Each entry that follows should be set down precisely, with its pictures removed.

◆ ◆ ◆ ◆ ◆

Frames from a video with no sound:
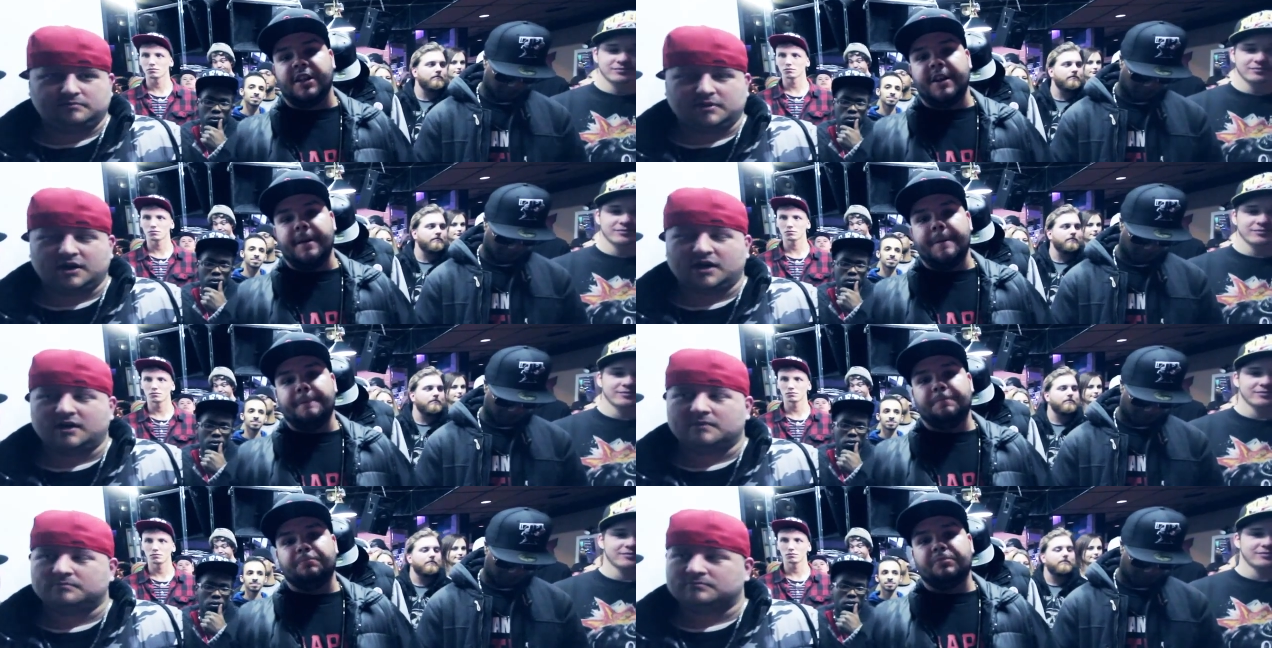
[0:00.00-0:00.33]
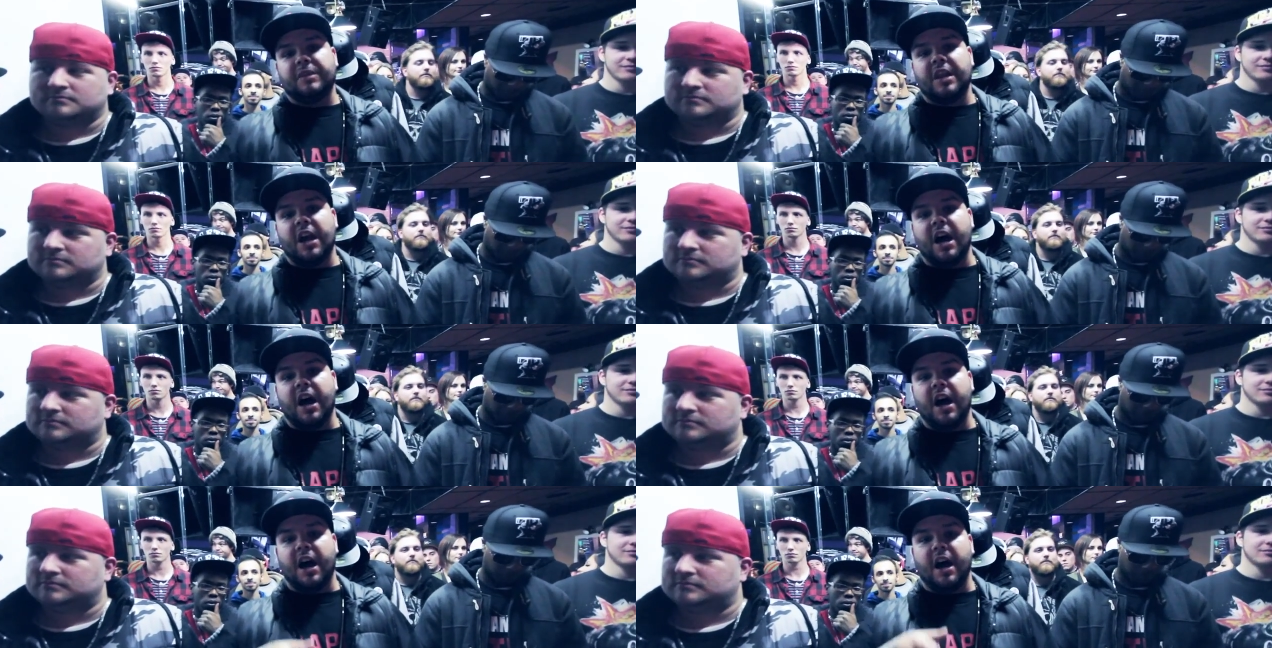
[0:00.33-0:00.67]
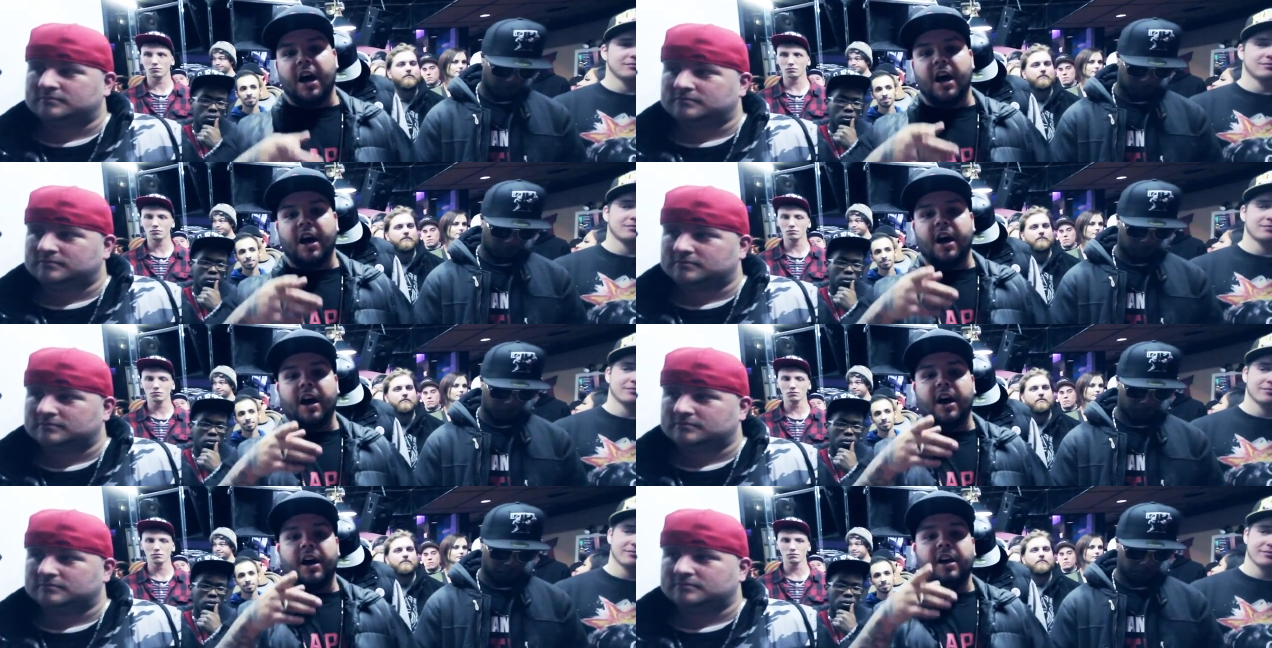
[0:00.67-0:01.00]

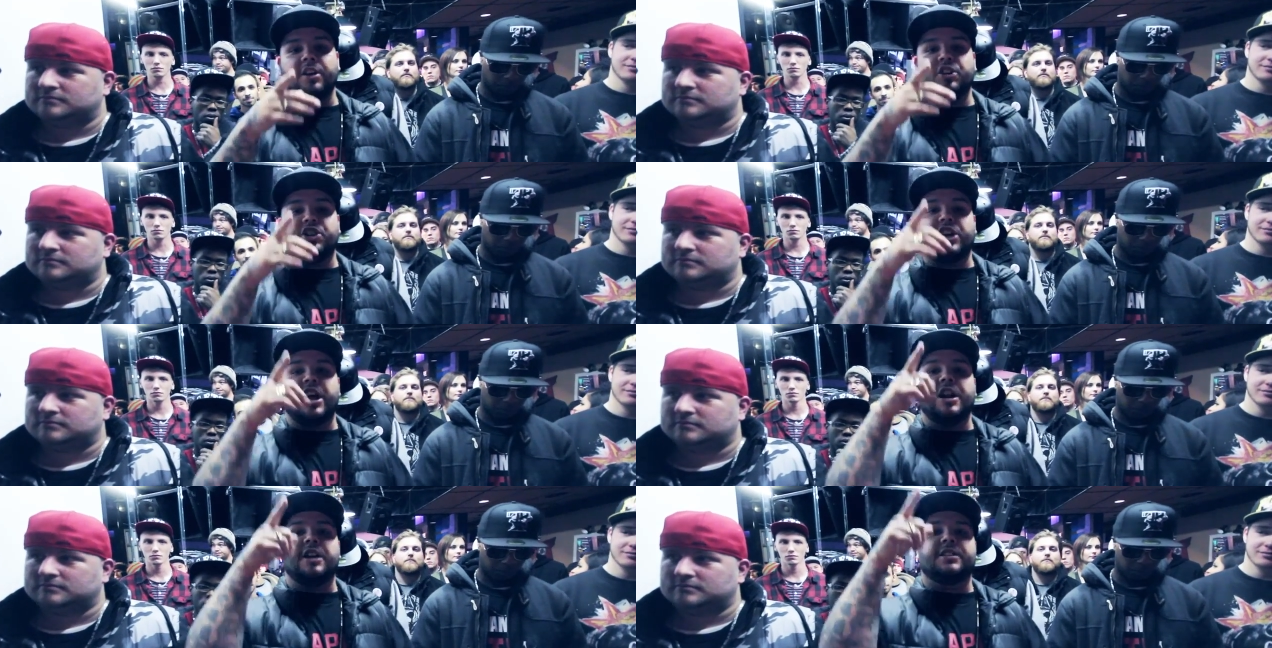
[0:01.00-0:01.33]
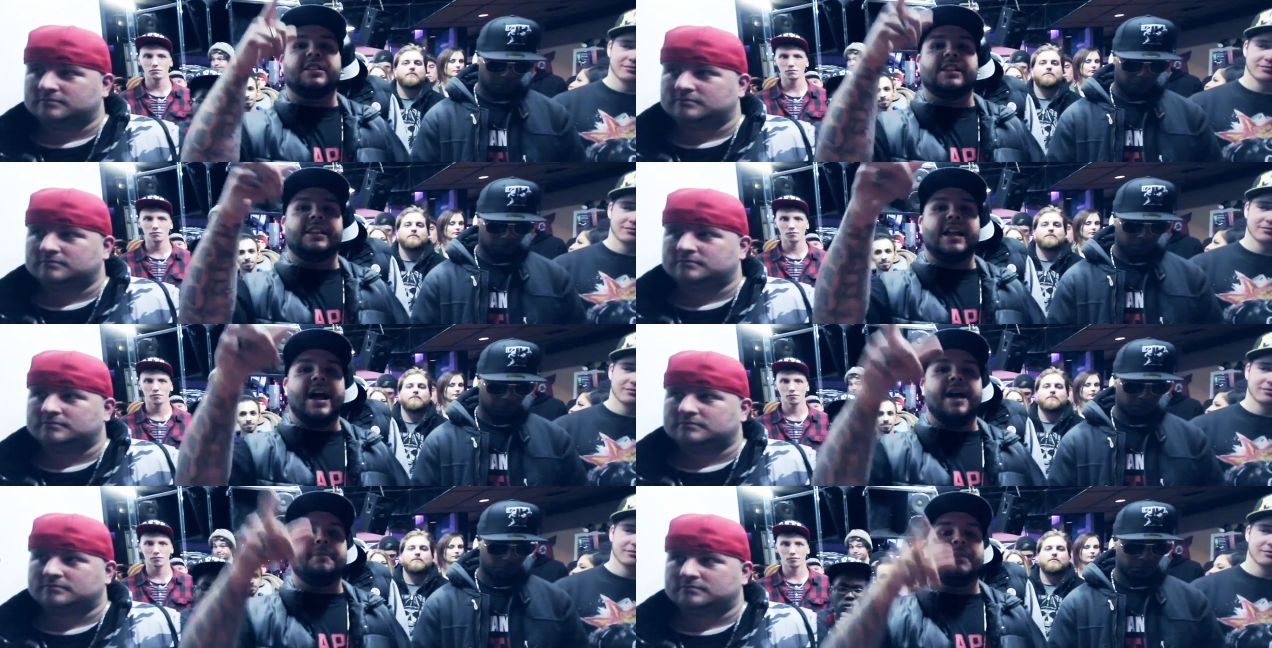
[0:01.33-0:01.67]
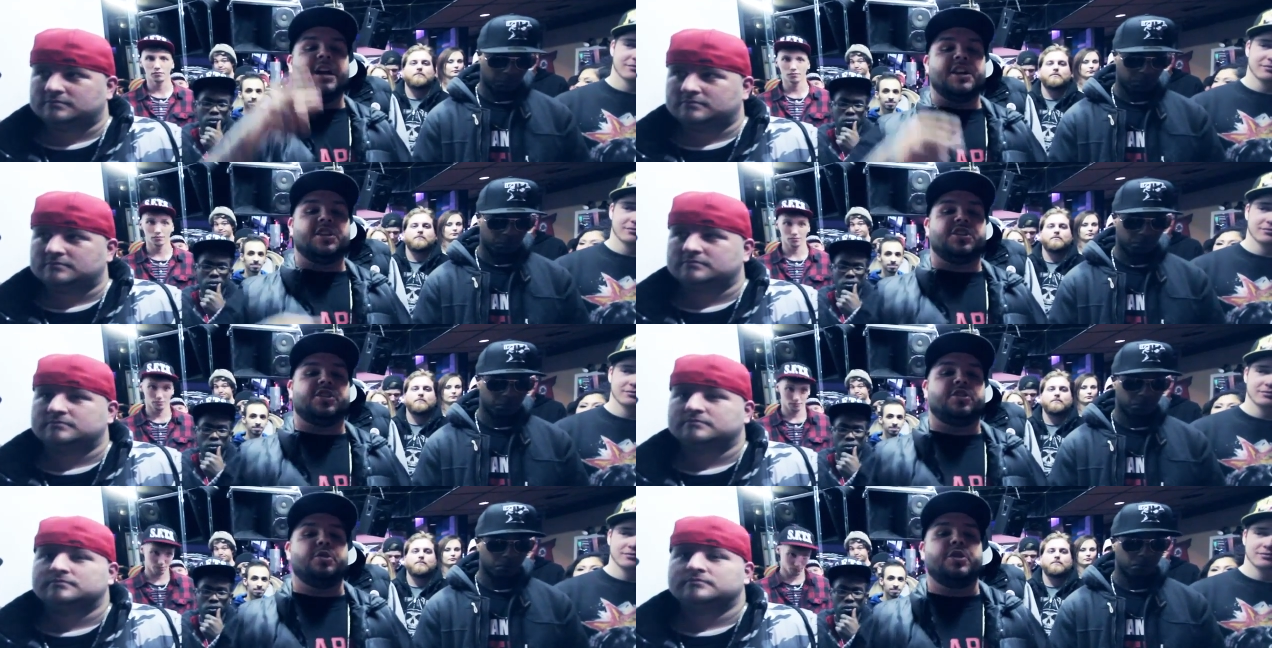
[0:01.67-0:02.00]
Speaker 1: Uh, shout out to Limelight
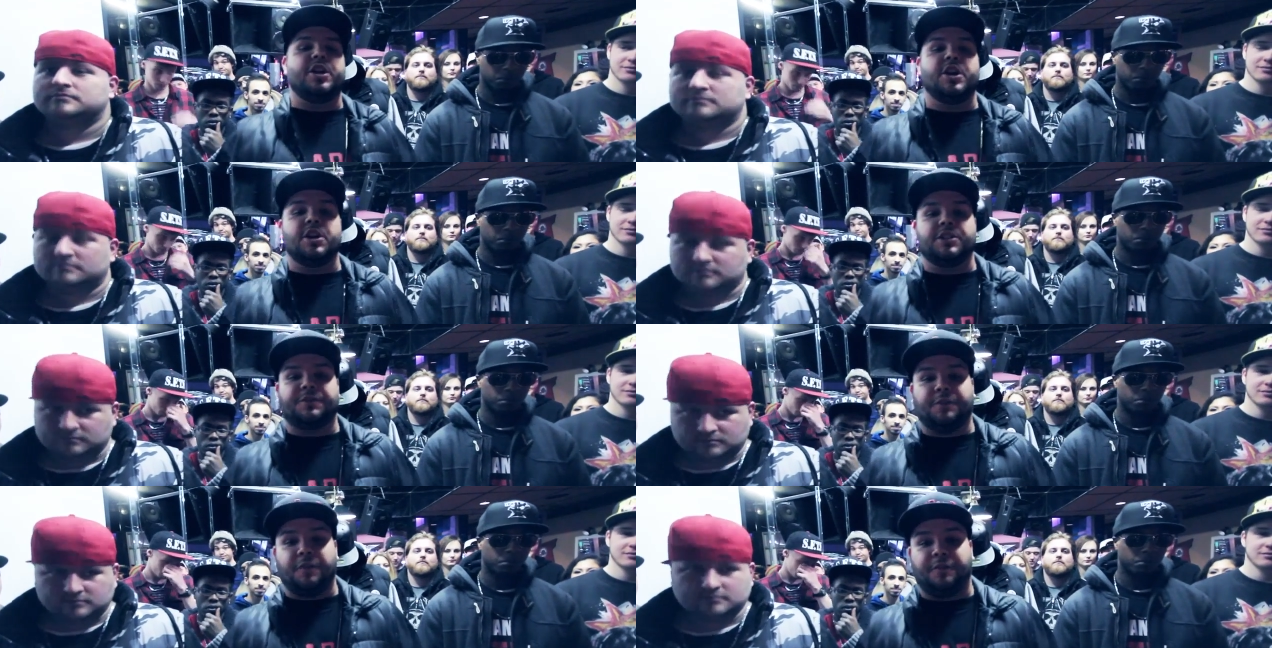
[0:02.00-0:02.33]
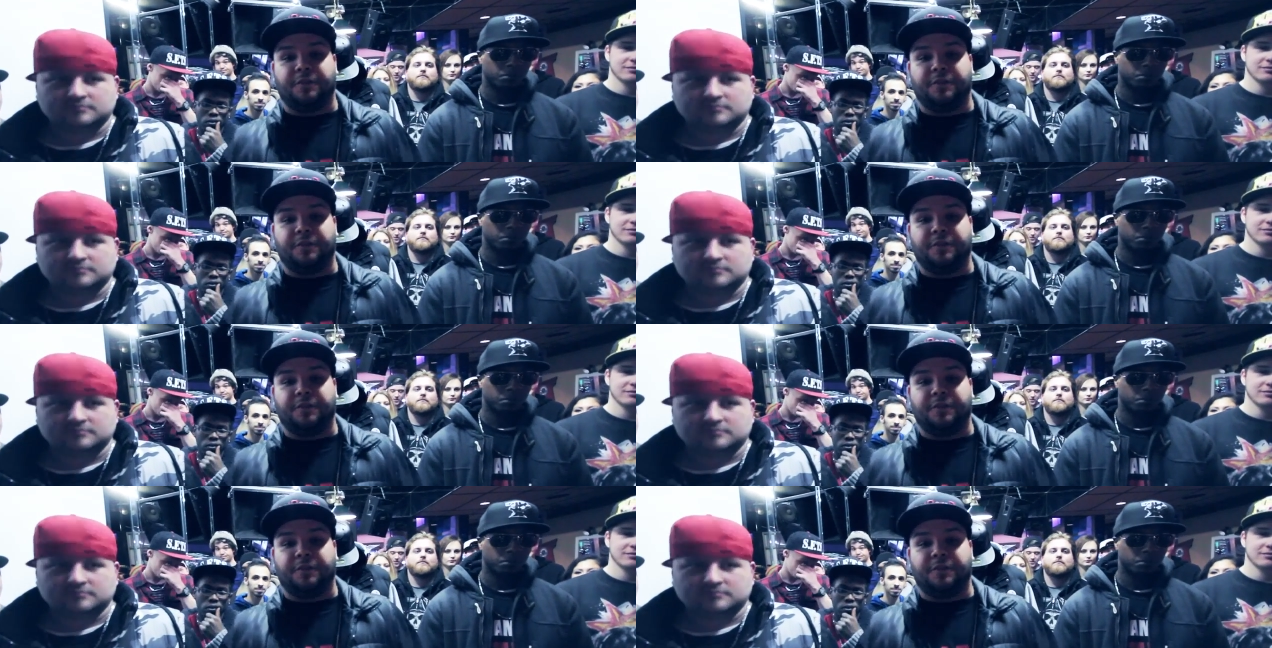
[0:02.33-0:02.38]
Studios for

◆ ◆ ◆ ◆ ◆

**Exercise output:**
Frames from a video with no sound:
[0:00.00-0:00.33]
[0:00.33-0:00.67]
[0:00.67-0:01.00]

[0:01.00-0:01.33]
[0:01.33-0:01.67]
[0:01.67-0:02.00]
Speaker 1: Uh, shout out to Limelight
[0:02.00-0:02.33]
[0:02.33-0:02.38]
Studios for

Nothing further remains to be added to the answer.